-- Opening Marker --

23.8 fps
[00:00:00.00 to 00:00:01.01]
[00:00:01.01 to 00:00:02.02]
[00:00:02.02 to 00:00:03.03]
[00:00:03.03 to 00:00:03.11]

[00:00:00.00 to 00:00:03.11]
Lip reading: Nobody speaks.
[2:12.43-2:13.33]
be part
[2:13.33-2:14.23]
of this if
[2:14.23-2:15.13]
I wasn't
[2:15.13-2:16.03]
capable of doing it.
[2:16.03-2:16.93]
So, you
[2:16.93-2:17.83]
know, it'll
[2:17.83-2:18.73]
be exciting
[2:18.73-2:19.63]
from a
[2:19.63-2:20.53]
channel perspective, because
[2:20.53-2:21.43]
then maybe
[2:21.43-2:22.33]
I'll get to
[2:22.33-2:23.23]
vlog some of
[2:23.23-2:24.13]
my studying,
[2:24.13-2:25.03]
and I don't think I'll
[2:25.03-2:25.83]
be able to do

-- Closing Marker --
-- Opening Marker --

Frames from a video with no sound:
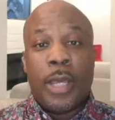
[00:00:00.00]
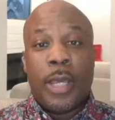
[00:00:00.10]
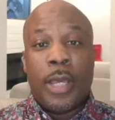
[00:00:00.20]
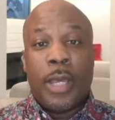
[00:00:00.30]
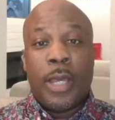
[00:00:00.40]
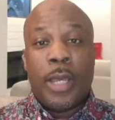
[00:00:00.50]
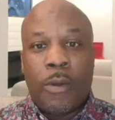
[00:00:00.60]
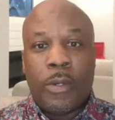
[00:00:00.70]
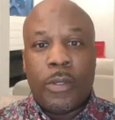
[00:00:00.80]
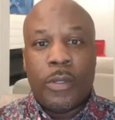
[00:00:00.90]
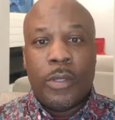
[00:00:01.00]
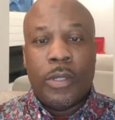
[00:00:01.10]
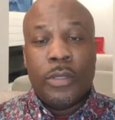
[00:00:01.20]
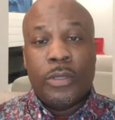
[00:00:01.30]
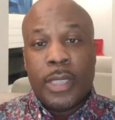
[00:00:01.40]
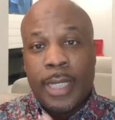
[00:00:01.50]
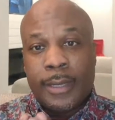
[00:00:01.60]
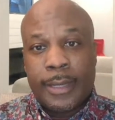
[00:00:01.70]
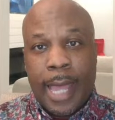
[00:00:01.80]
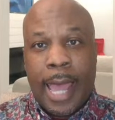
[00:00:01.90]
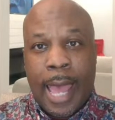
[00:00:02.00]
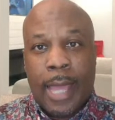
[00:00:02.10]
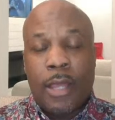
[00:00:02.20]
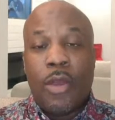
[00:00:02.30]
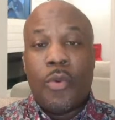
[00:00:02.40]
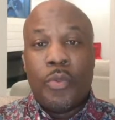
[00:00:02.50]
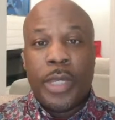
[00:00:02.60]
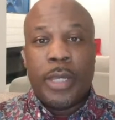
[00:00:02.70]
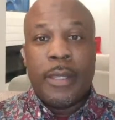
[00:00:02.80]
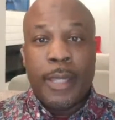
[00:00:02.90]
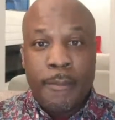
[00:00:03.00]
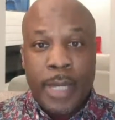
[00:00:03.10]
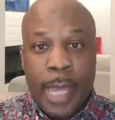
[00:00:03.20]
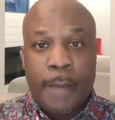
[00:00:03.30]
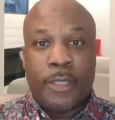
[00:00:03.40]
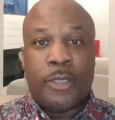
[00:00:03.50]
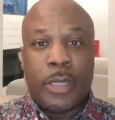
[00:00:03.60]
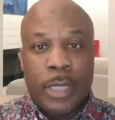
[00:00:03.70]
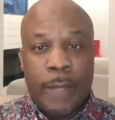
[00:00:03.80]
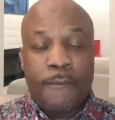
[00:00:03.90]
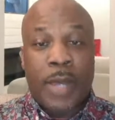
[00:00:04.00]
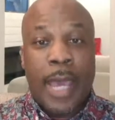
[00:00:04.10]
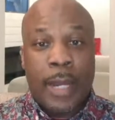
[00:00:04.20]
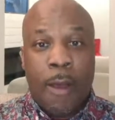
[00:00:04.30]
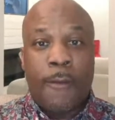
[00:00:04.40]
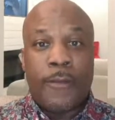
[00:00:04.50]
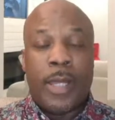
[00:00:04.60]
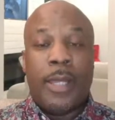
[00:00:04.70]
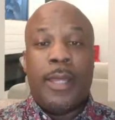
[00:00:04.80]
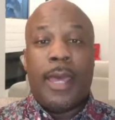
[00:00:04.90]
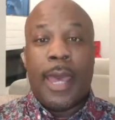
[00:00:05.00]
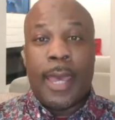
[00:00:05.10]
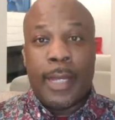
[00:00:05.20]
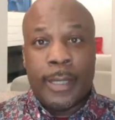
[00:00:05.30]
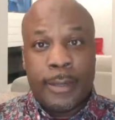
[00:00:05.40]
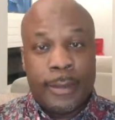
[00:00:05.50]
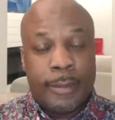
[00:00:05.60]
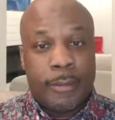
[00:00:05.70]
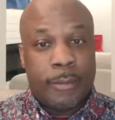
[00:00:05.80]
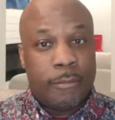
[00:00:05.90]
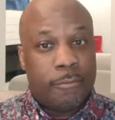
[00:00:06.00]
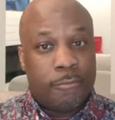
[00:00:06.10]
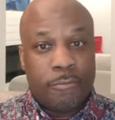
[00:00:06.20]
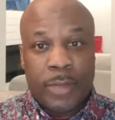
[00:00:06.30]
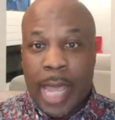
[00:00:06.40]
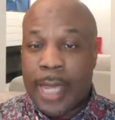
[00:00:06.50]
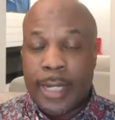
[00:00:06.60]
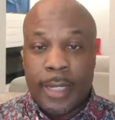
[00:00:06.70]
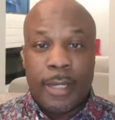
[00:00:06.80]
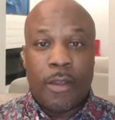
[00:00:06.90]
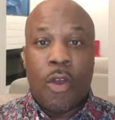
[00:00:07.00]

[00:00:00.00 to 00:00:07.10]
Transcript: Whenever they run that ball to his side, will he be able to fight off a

-- Closing Marker --
-- Opening Marker --

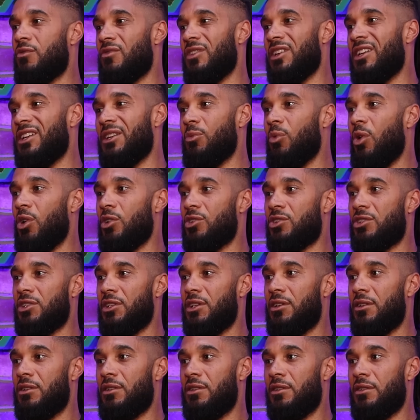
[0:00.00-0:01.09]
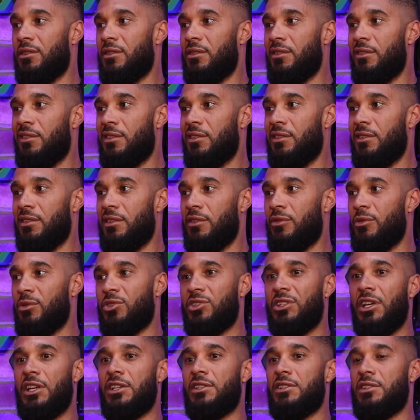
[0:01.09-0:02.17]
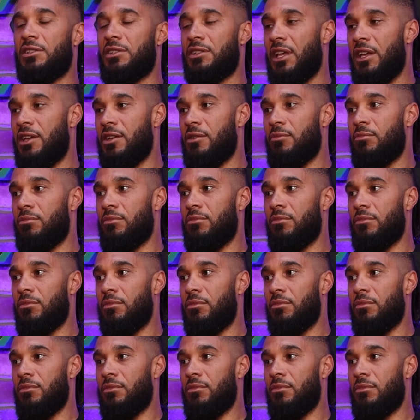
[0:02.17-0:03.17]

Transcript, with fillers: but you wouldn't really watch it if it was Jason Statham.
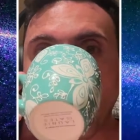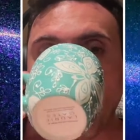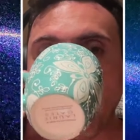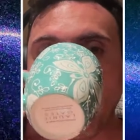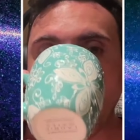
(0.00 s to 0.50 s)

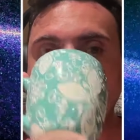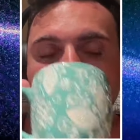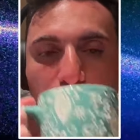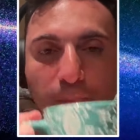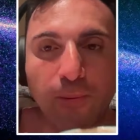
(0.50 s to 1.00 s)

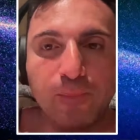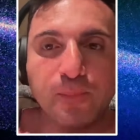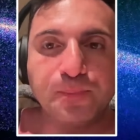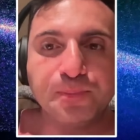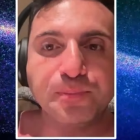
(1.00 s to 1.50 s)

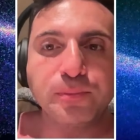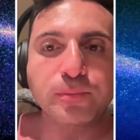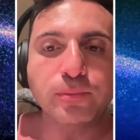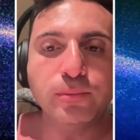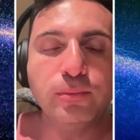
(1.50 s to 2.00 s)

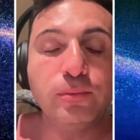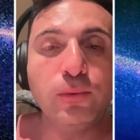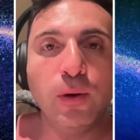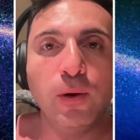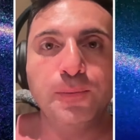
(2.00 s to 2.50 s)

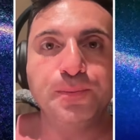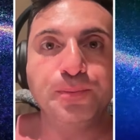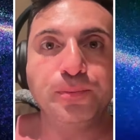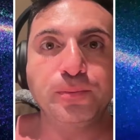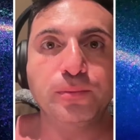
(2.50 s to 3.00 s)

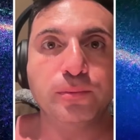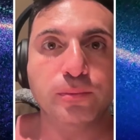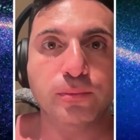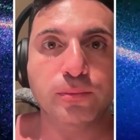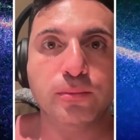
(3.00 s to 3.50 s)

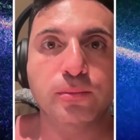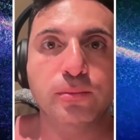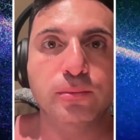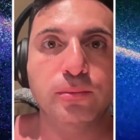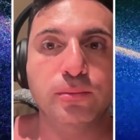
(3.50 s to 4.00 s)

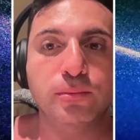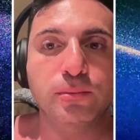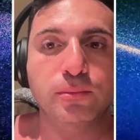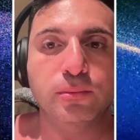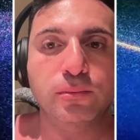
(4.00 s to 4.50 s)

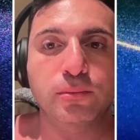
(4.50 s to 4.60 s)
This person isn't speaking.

-- Closing Marker --

In the entries above, find each line with the word "Transcript" and copy it.

Transcript: Whenever they run that ball to his side, will he be able to fight off a
Transcript, with fillers: but you wouldn't really watch it if it was Jason Statham.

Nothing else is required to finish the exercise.